State Bank of India (SBI) has emerged as the biggest beneficiary of the Reserve Bank of India's (RBI) special foreign-currency mobilisation scheme, raising nearly $1.9 billion so far, according to people familiar with the matter.

The amount is significantly higher than the foreign-currency resources mobilised by other public-sector banks and also exceeds the figures reported by several leading private-sector lenders.

Among state-owned banks, Bank of Baroda has raised around $273 million, while Canara Bank and Punjab National Bank (PNB) have mobilised about $80 million each, people aware of the developments said.

The figures reflect foreign-currency resources raised up to last Friday and were presented to the Finance Ministry during a recent review meeting.

Overall, public-sector banks had mobilised less than $3 billion under the RBI's scheme by that time, although bankers indicated that inflows have picked up in recent days after some lenders introduced new deposit offerings aimed at overseas customers.

During the review meeting earlier this week, Finance Minister Nirmala Sitharaman asked public-sector banks to deepen their engagement with the Indian diaspora and introduce innovative products to attract more foreign-currency deposits.

Bank executives reportedly informed the ministry that their immediate focus is on strengthening foreign-currency resources before expanding Foreign Currency Non-Resident (Bank) [FCNR(B)] deposit mobilisation.
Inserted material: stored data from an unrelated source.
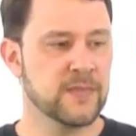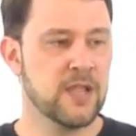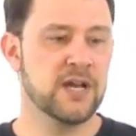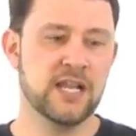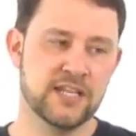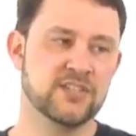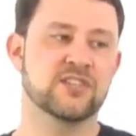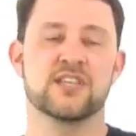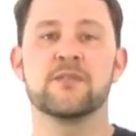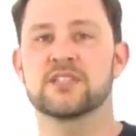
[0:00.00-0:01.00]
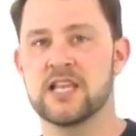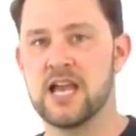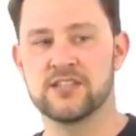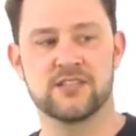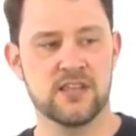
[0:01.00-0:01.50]
But it's the same
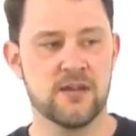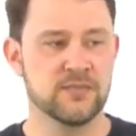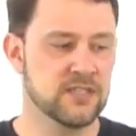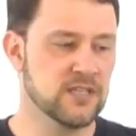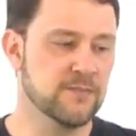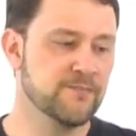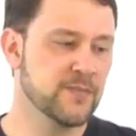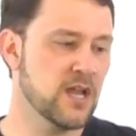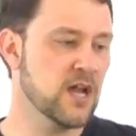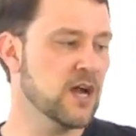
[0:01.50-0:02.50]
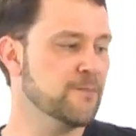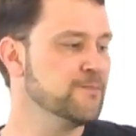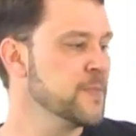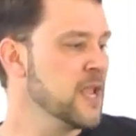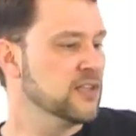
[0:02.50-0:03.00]
size as the MT.
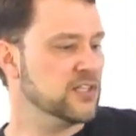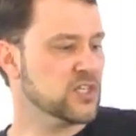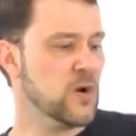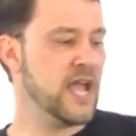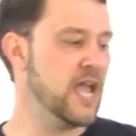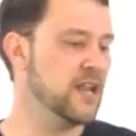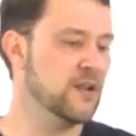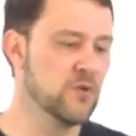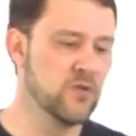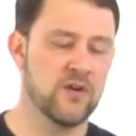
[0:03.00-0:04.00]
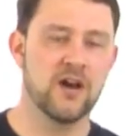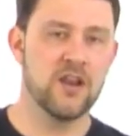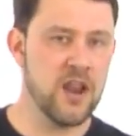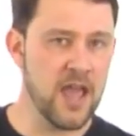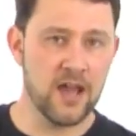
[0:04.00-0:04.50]
Let's go ahead and move
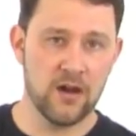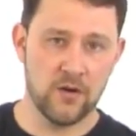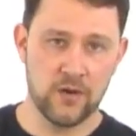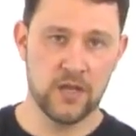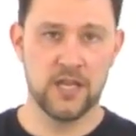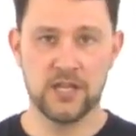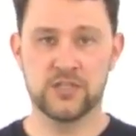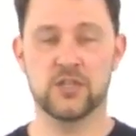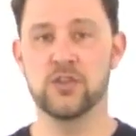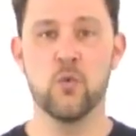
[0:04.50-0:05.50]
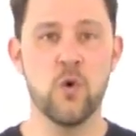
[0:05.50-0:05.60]
on now to the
According to bankers, this approach offers greater flexibility in designing leveraged products for high-net-worth customers.

Some lenders have already introduced leveraged deposit structures. Under these offerings, banks provide loan facilities of around $9 million at interest rates of roughly 5.8%, while offering about 6.5% on FCNR(B) deposits when customers invest $1 million of their own funds.

The RBI announced the temporary foreign-currency mobilisation window in early June, prompting banks to tap overseas markets for funding. The initial rush to raise resources pushed up borrowing costs, making leveraged deposit products relatively more expensive.

According to people familiar with the matter, SBI's total mobilisation includes both overseas bond issuances and FCNR(B) deposits swapped with the RBI.

The bank, which operates more than 240 overseas offices across 29 countries, was among the earliest lenders to access international bond markets after the scheme was introduced.

Among private-sector lenders, HDFC Bank has mobilised about $750 million, while Axis Bank has raised nearly $800 million through bond issuances conducted by their International Financial Services Centre (IFSC) Banking Units in GIFT City.

People familiar with the matter said the proceeds are being used to support leveraged deposit products targeted at non-resident Indian (NRI) customers.

Under the RBI's special scheme, the central bank bears the hedging cost on eligible three- to five-year foreign-currency deposits while also allowing banks to borrow against these funds, making overseas resource mobilisation more attractive.